BlogJacob deGroot-Maggetti

Learning to Type:

My Experience Learning the Colemak Keyboard Layout

In the summer of 2019, I switched from the standard QWERTY keyboard layout to Colemak. In this post, I’ll outline why I switched, how I did it, and how it went.

Why Colemak?

In July 2019, things were winding down for me. I was getting ready to move to Montreal to start my Masters; most of my students had finished their lessons at the end of the school year, I had recently completed my final research assistant contract, and I was a couple of weeks from the end of my church music director position. I had been thinking about switching keyboard layouts for a while, and now that there were several months where I had little reason to type things, I figured this was the best opportunity I would have to make the switch.

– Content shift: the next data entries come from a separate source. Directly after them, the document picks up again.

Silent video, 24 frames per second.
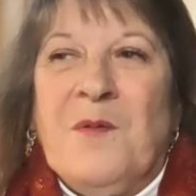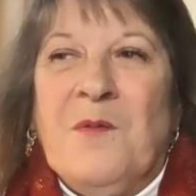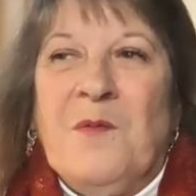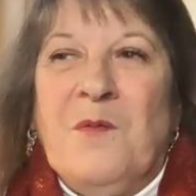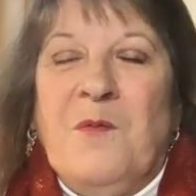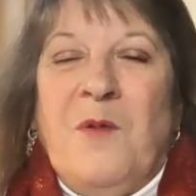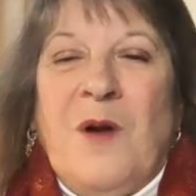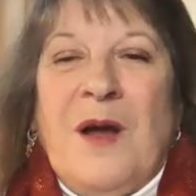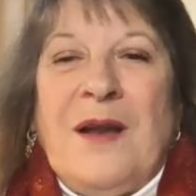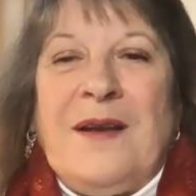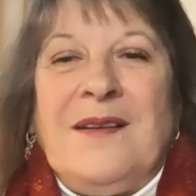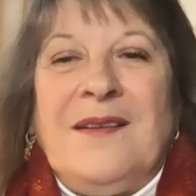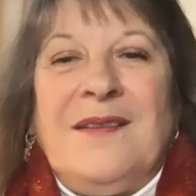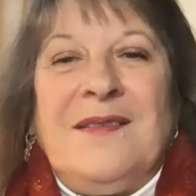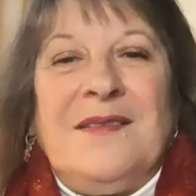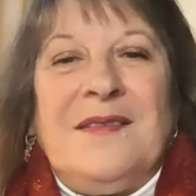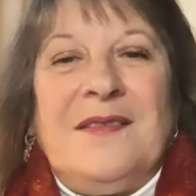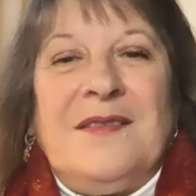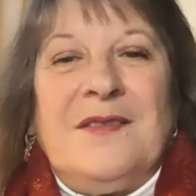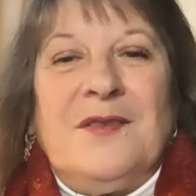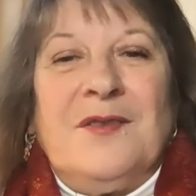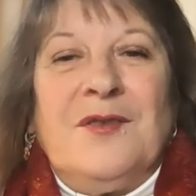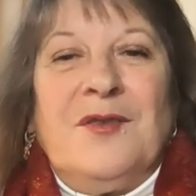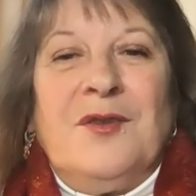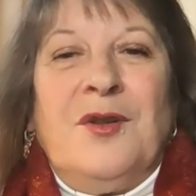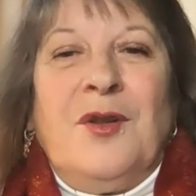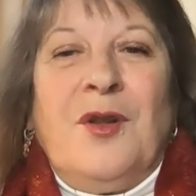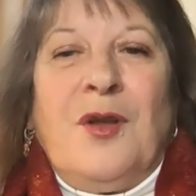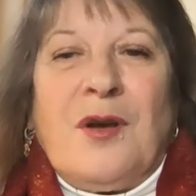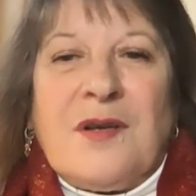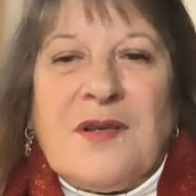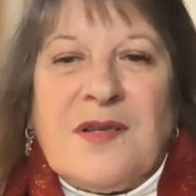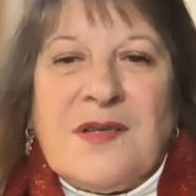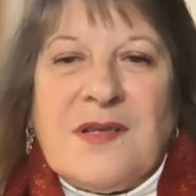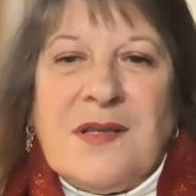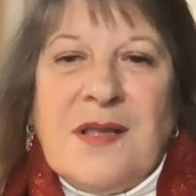what
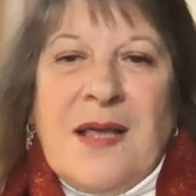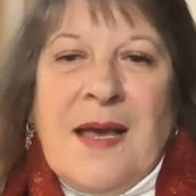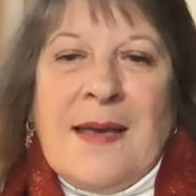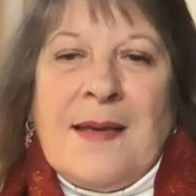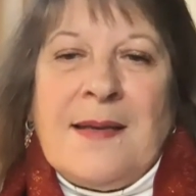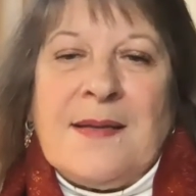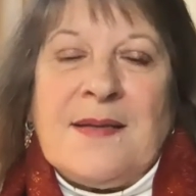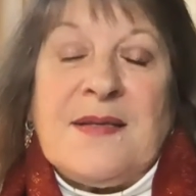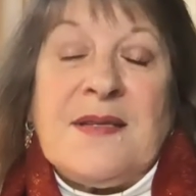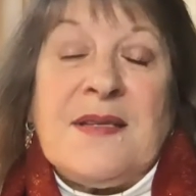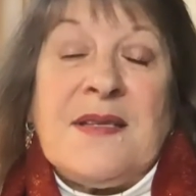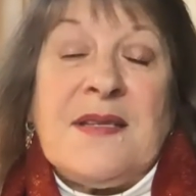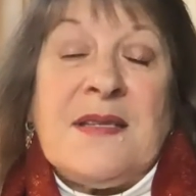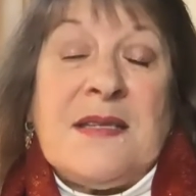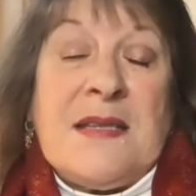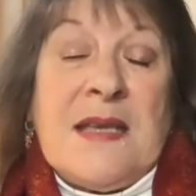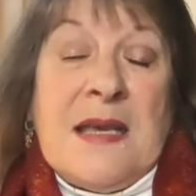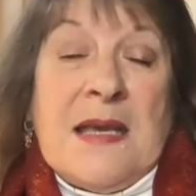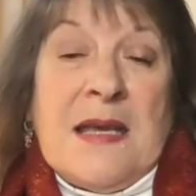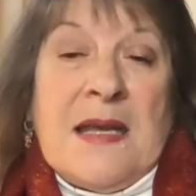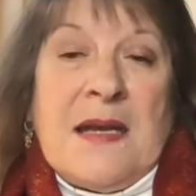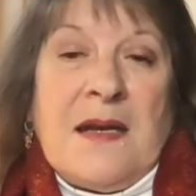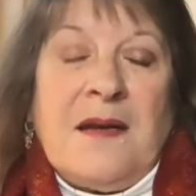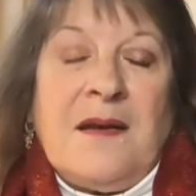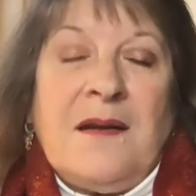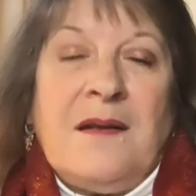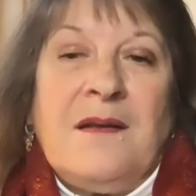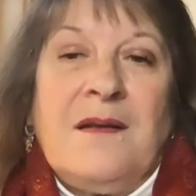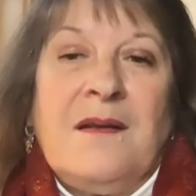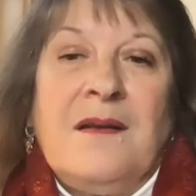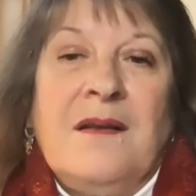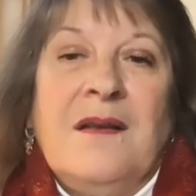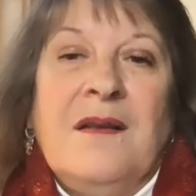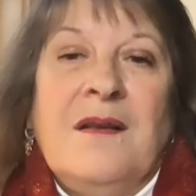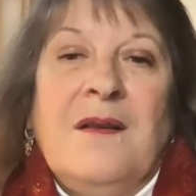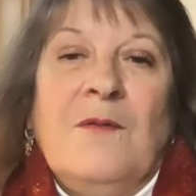looks like sin,
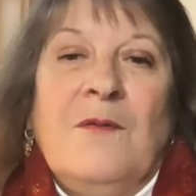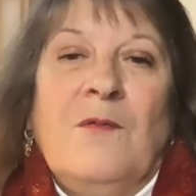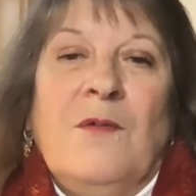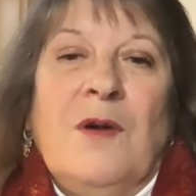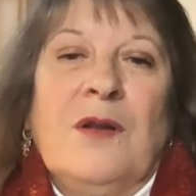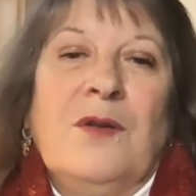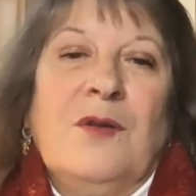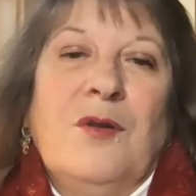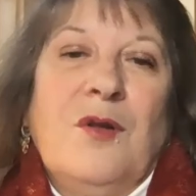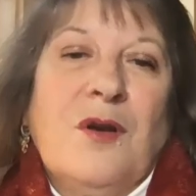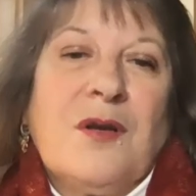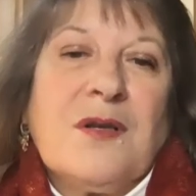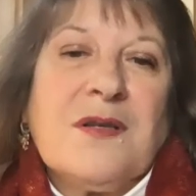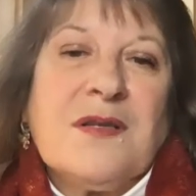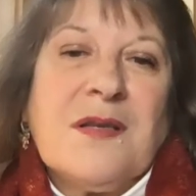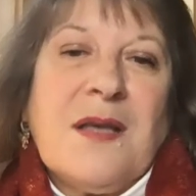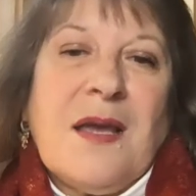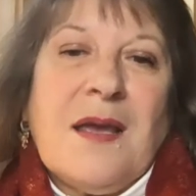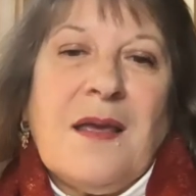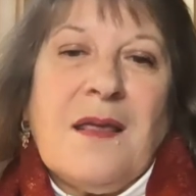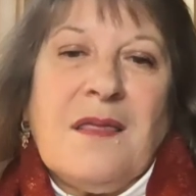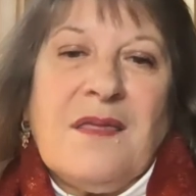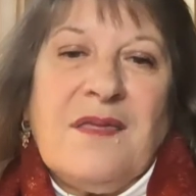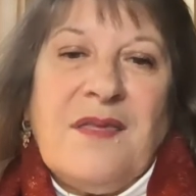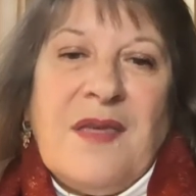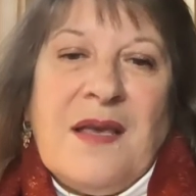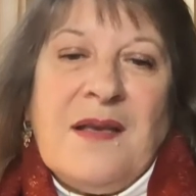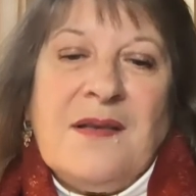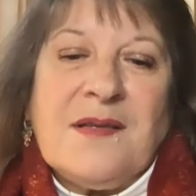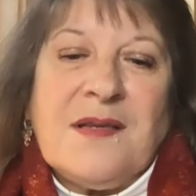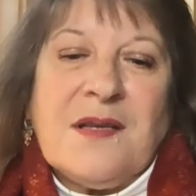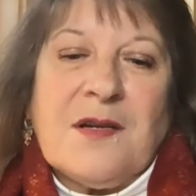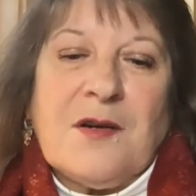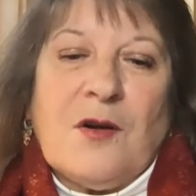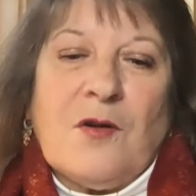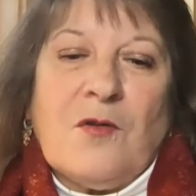what looks like
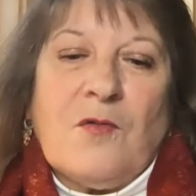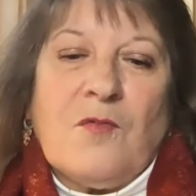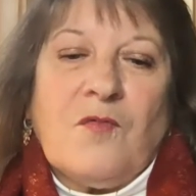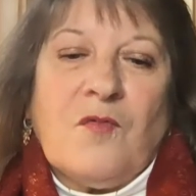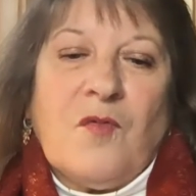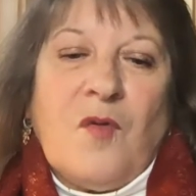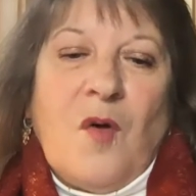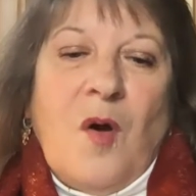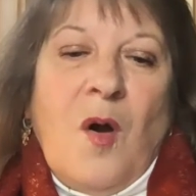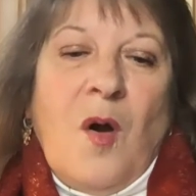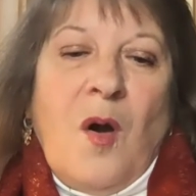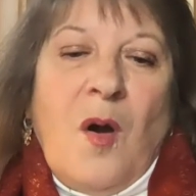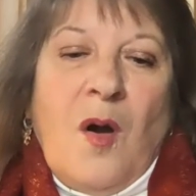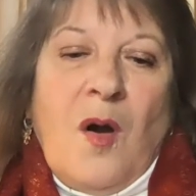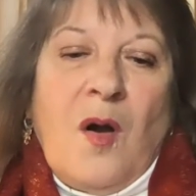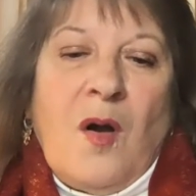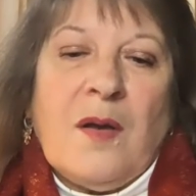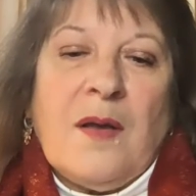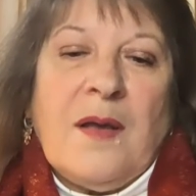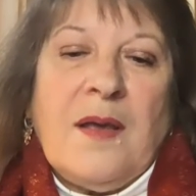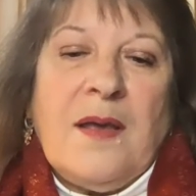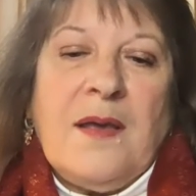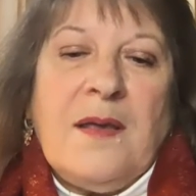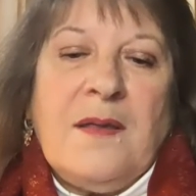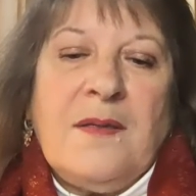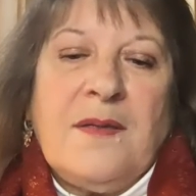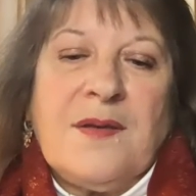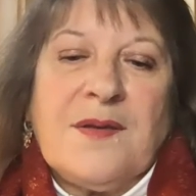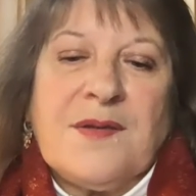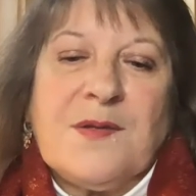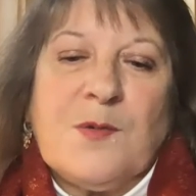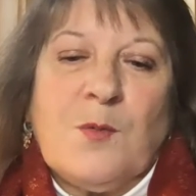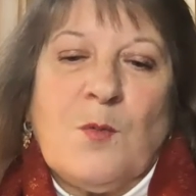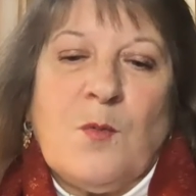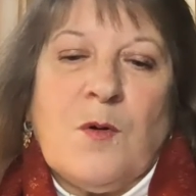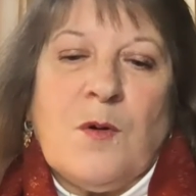things that are wrong in
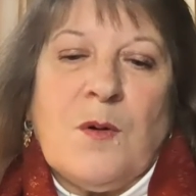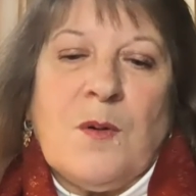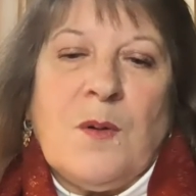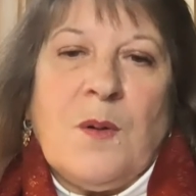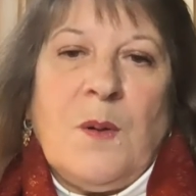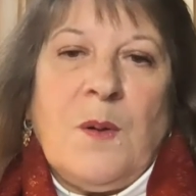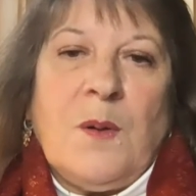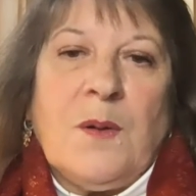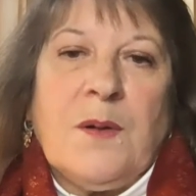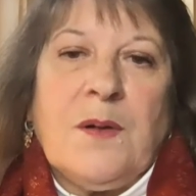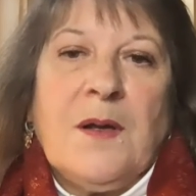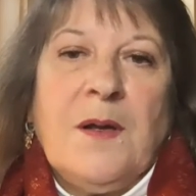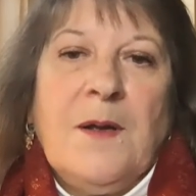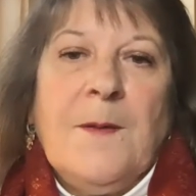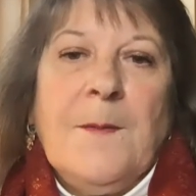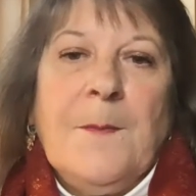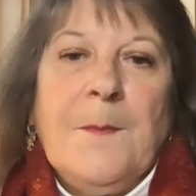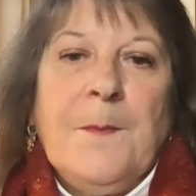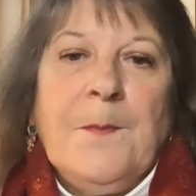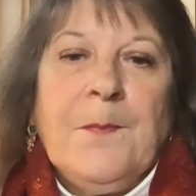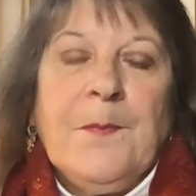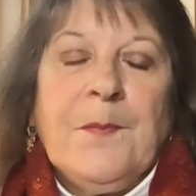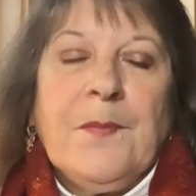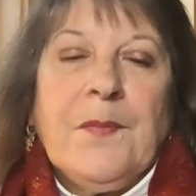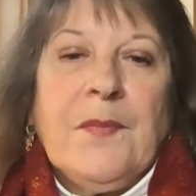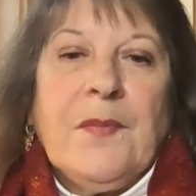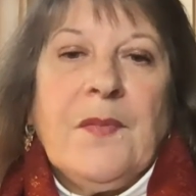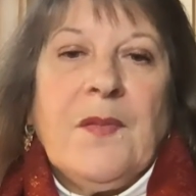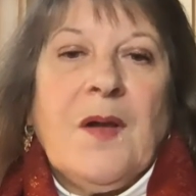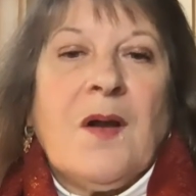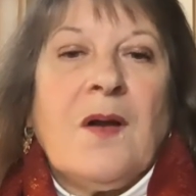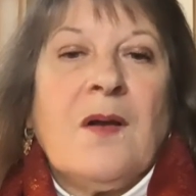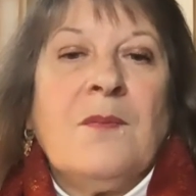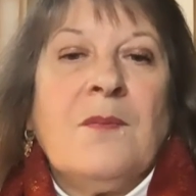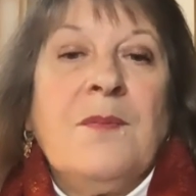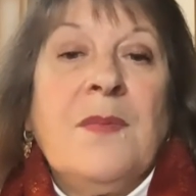this world
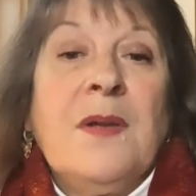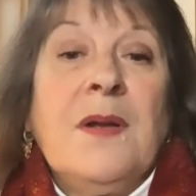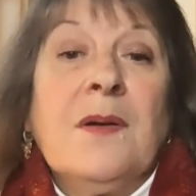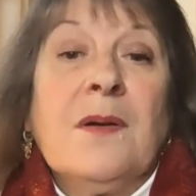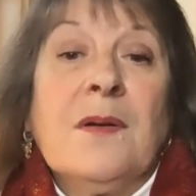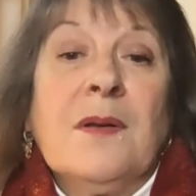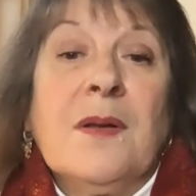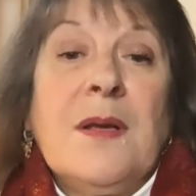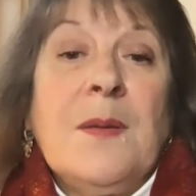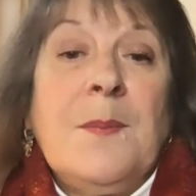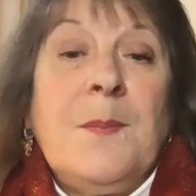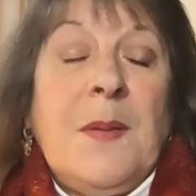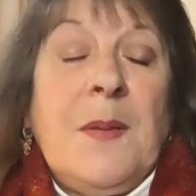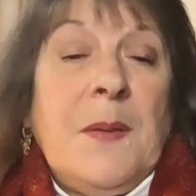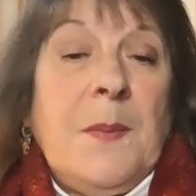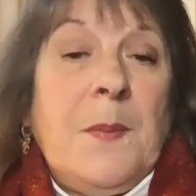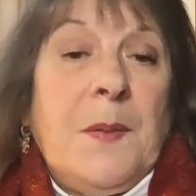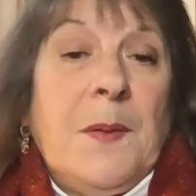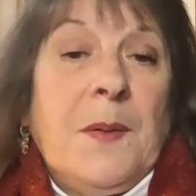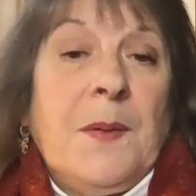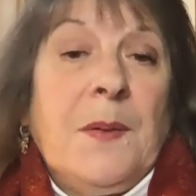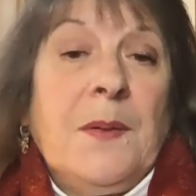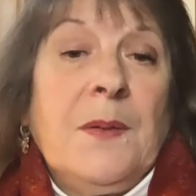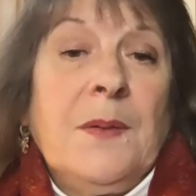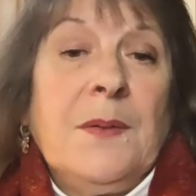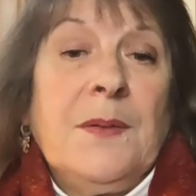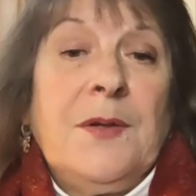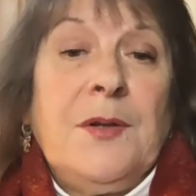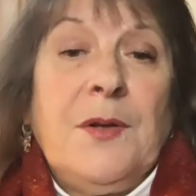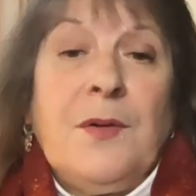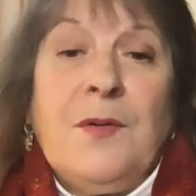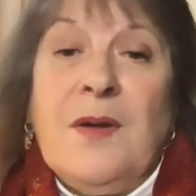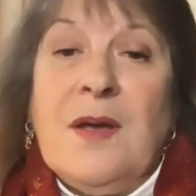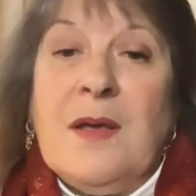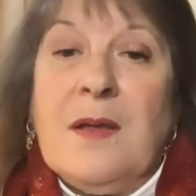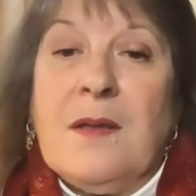are merely people
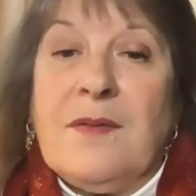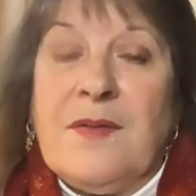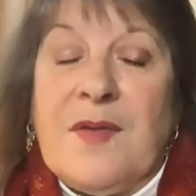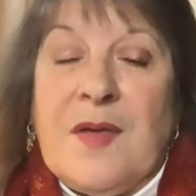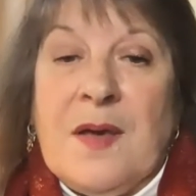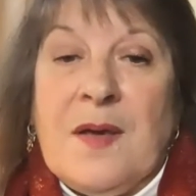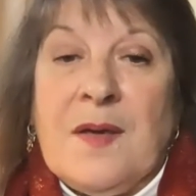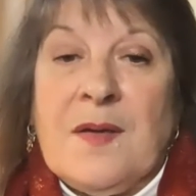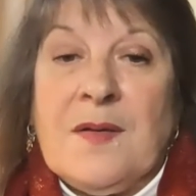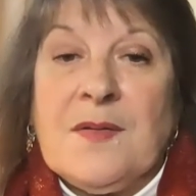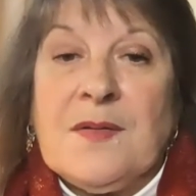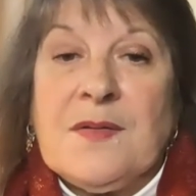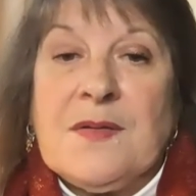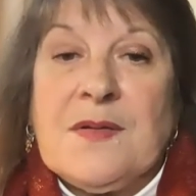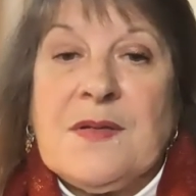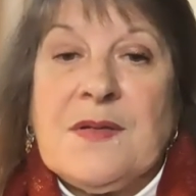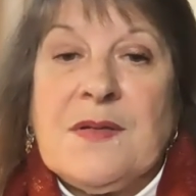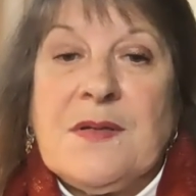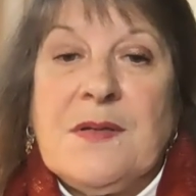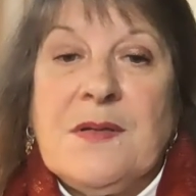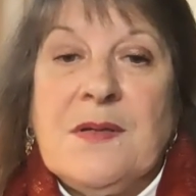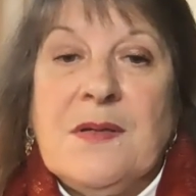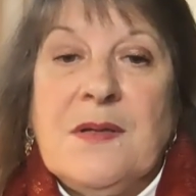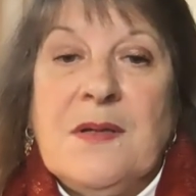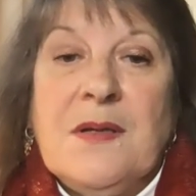doing things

A few months earlier, I had come across Josh Kaufman’s TED talk about mastering new skills within 20 hours. In the accompanying material on his website, he stated that he had learned a new keyboard layout - Colemak. Colemak is not as famous as QWERTY’s main competitor, Dvorak, but doing some research, I learned that Colemak has a number of advantages over Dvorak. In most metrics, it is slightly more optimized than Dvorak. Also, letters that don’t have much of an impact on typing speed are left in their QWERTY positions. This meant that:

An image of a keyboard in the Colemak layout
This image lived in the lower corner of my screen during the month of July.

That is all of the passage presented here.